But we digress. Laundry? Bloke? Yes, in the course of one’s finding methods to dry stuff without hanging it up, there is a thing called a clothes dryer. And it needs hanging up because it does my back in at the height it is on the floor. It used to in our old digs in Dunlop and a mate did it as we’d set up house owning a hammer and a wrench and three screwdrivers or something. We’d brought it with us along with some brackets but no instructions and I happily faff about with the bits and work out how to hang it. Using a recently restored-to-functionality drill press (see above) holes are drilled in metal and wood, the hammer drill and masonry bits are deployed to brickwork and Bunnings is visited for some dynabolts. I got them home and they are just the wrong size.

Even more swearage and back to Bunnings for the right size. Kept the others though.

Holes drilled and brackets mounted and the Human Locust is pressed into service to assist in terms of keeping tension on that blue and yellow rope that is everywhere when you’re driving, like some weird reptilian road-kill and a pulley.

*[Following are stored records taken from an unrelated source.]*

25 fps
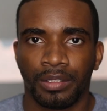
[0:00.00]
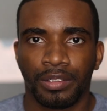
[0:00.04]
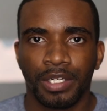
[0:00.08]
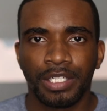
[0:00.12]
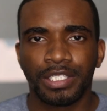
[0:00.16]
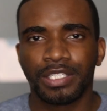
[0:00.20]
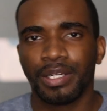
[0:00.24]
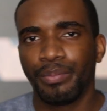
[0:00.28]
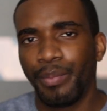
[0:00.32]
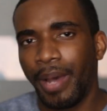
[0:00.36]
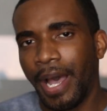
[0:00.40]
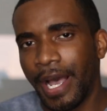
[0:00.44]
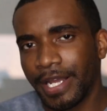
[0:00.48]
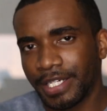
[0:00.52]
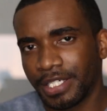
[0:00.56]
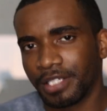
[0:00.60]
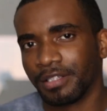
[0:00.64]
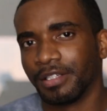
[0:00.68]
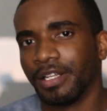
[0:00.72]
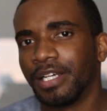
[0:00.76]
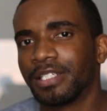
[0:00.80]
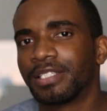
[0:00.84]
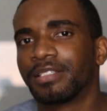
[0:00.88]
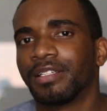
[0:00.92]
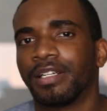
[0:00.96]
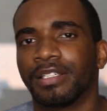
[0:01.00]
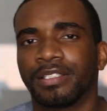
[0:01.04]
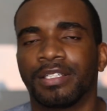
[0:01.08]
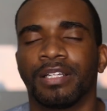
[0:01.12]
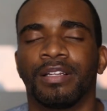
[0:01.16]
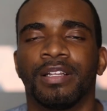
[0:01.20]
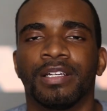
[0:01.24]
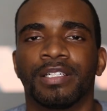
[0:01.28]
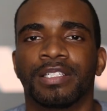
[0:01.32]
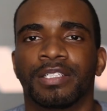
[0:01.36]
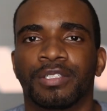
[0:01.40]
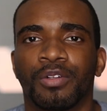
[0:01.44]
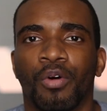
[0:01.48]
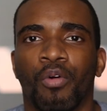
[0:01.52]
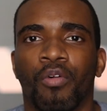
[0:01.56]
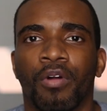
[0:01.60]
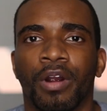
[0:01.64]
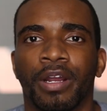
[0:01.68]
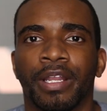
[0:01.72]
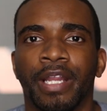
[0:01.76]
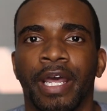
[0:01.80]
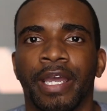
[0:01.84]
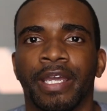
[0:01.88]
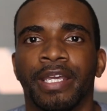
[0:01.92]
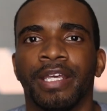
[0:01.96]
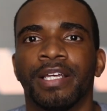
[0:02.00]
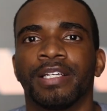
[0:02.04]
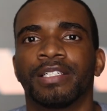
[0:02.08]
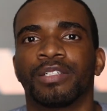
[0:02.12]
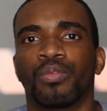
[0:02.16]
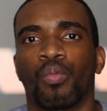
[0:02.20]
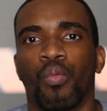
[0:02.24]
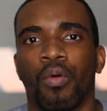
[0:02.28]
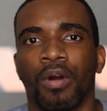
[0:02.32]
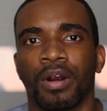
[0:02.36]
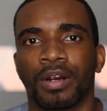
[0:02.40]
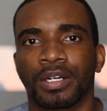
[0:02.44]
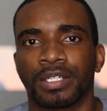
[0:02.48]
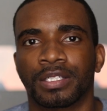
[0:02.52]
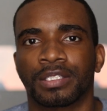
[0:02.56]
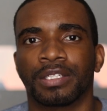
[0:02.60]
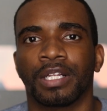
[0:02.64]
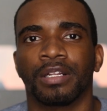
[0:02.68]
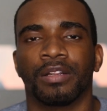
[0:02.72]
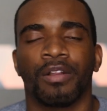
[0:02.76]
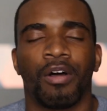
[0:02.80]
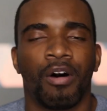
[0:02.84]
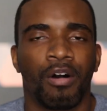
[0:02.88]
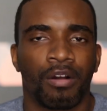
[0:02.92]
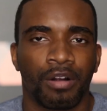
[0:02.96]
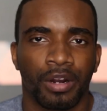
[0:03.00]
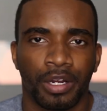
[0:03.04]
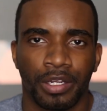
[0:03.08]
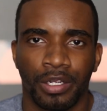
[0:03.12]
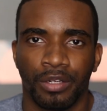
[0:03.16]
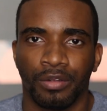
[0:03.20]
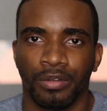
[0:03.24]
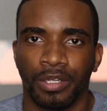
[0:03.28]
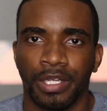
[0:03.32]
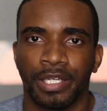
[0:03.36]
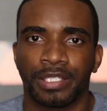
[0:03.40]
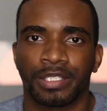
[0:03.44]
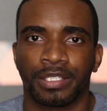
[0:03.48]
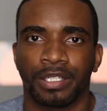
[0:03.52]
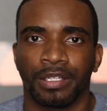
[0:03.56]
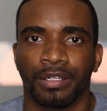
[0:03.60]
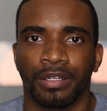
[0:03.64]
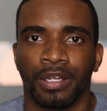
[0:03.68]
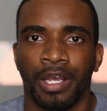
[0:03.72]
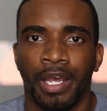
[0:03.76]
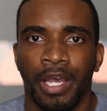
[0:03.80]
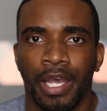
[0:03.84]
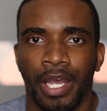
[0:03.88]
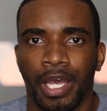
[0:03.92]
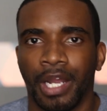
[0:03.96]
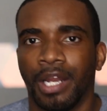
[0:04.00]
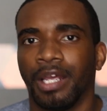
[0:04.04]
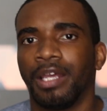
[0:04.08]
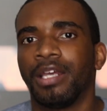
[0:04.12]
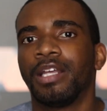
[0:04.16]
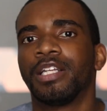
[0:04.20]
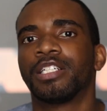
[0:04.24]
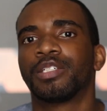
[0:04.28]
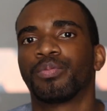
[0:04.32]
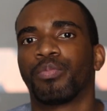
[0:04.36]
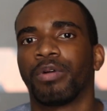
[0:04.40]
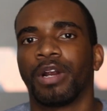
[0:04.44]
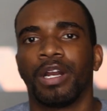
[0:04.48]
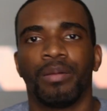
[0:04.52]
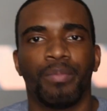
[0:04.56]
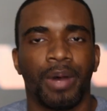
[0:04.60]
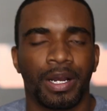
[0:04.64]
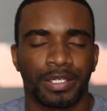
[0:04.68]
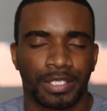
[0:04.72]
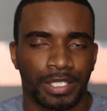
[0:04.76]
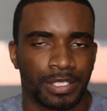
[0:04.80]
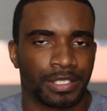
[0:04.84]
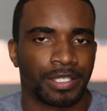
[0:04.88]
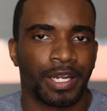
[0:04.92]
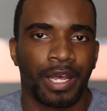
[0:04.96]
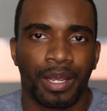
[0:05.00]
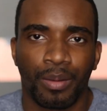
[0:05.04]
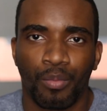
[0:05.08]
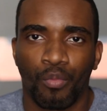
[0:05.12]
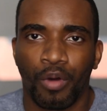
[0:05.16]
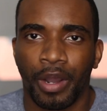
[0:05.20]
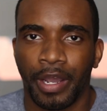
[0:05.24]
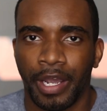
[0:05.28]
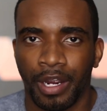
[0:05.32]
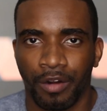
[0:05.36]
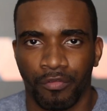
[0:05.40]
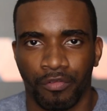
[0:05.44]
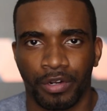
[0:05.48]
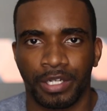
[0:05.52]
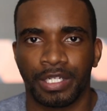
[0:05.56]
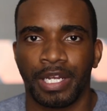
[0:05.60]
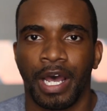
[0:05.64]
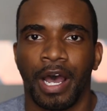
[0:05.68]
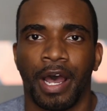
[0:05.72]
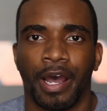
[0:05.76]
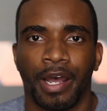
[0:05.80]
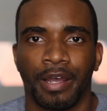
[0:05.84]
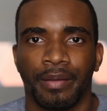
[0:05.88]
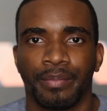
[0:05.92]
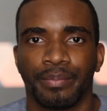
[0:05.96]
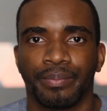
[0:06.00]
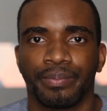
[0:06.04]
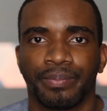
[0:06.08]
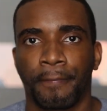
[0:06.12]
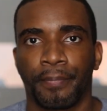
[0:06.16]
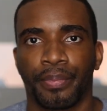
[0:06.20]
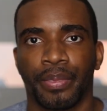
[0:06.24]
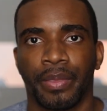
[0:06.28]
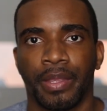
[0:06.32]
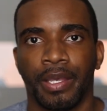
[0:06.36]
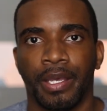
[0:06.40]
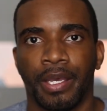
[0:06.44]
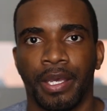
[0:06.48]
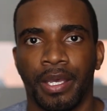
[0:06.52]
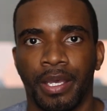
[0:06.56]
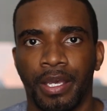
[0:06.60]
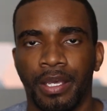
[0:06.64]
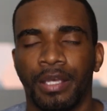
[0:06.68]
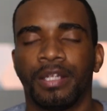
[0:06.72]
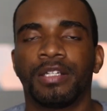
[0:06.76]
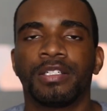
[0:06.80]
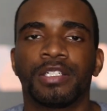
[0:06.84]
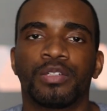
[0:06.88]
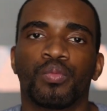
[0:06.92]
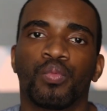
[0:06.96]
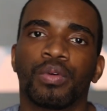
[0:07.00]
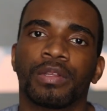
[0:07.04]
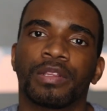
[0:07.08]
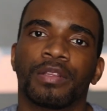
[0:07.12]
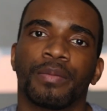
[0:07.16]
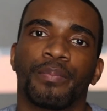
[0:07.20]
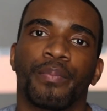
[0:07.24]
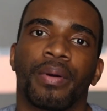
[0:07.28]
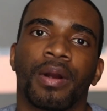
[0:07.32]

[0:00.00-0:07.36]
Just imagine listening to this story that gets worse the longer you listen, and it ends pretty much the same way every time. It ends with the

Fun fact I: Telstra use it originally for running stuff underground.

Fun Fact II. It gets used once and then finds its way into and off trucks and trailers.

Fun Fact III: Two of the convicts on the First Fleet were called Rope and Pulley. The Internet Shopping Goddess is, and, consequently, the Human Locust and Charlottey are, descendants of the same. The following ensues:

“You’ll be taking the weight while I get it on the mounts.”

“How?”

“Think of your ancestors,” and, to my delight, he got that and hauled away like a champ.

These feelings of usefulness to an ultimate end of getting the household stuff done is, as I said, enormous fun. It also fires the imagination and stay tuned for the building of a head high shelf, say 10×10’ as a space-saving solution in the garage. And which will, of course, have a small seating area underneath with a radio and TV for those afternoons with the footy or the cricket.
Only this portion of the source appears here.